In the records, find each line where "Video" occurs, and copy it.

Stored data

#####

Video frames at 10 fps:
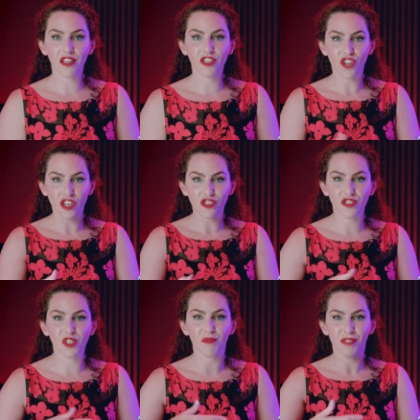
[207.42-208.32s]
is change the
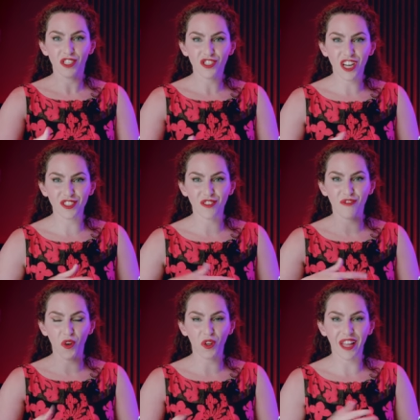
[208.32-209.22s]
zoom, change the
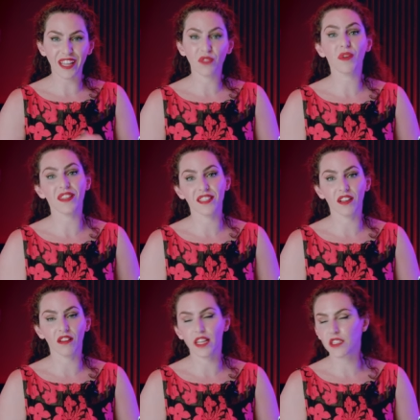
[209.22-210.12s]
focal length with a
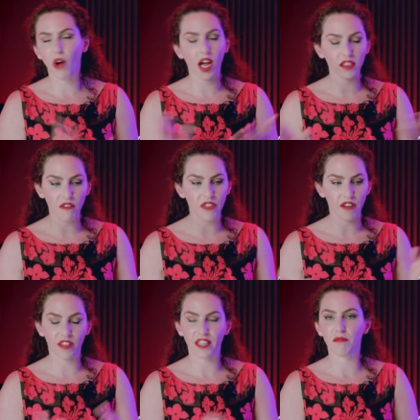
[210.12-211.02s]
single lens. So I love
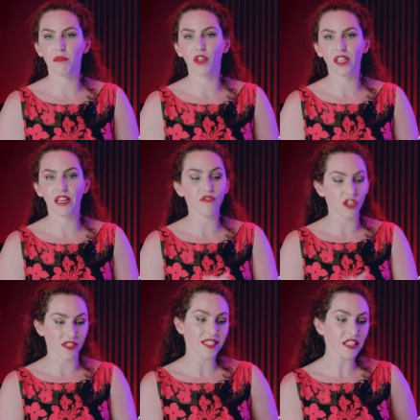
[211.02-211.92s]
that flexibility and
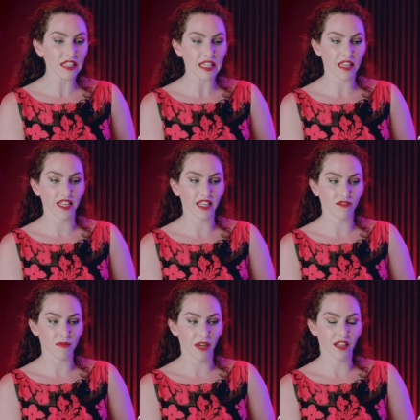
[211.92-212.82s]
versatility that it
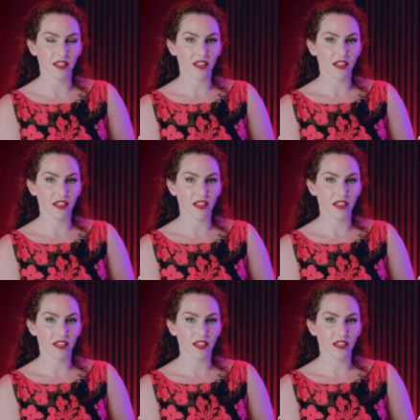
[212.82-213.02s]
gives me.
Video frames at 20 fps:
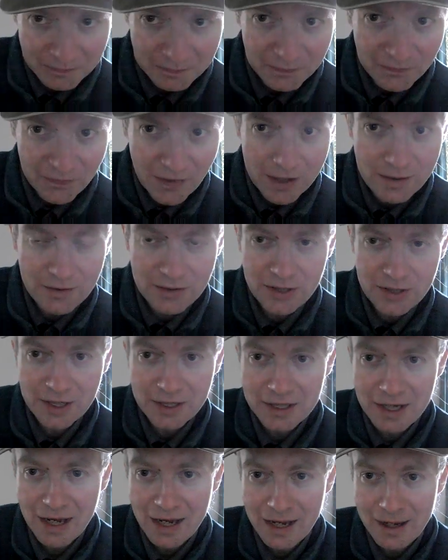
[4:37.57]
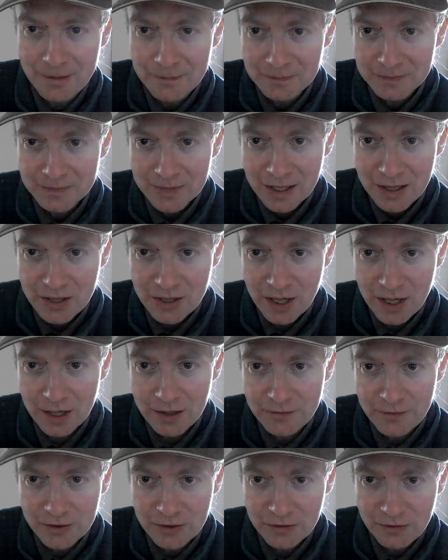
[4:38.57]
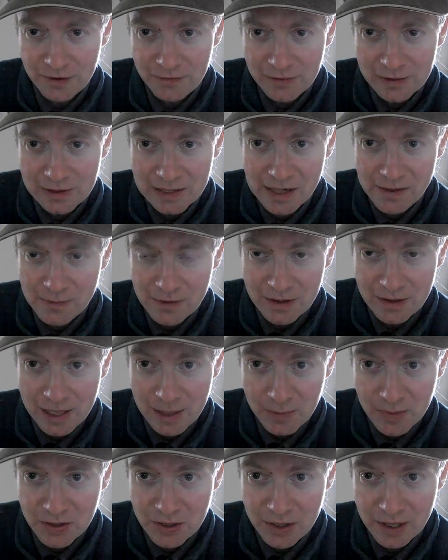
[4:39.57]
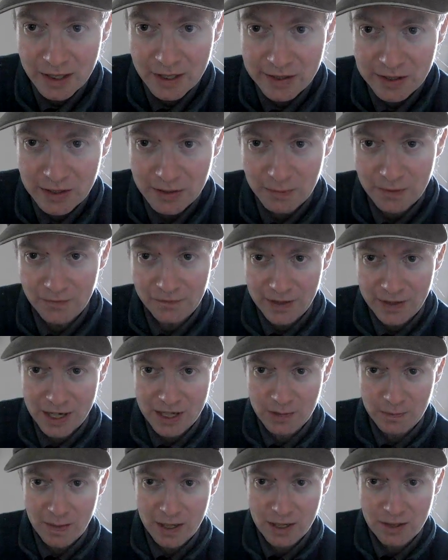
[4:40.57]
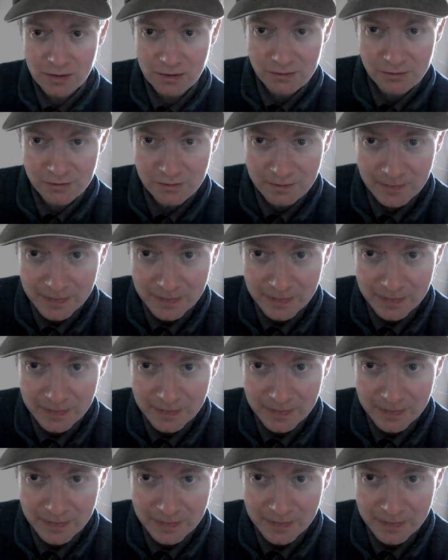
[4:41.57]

folks in their chauffeur-driven limousines with their special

#####

▸ Output of the exercise
Video frames at 10 fps:
Video frames at 20 fps:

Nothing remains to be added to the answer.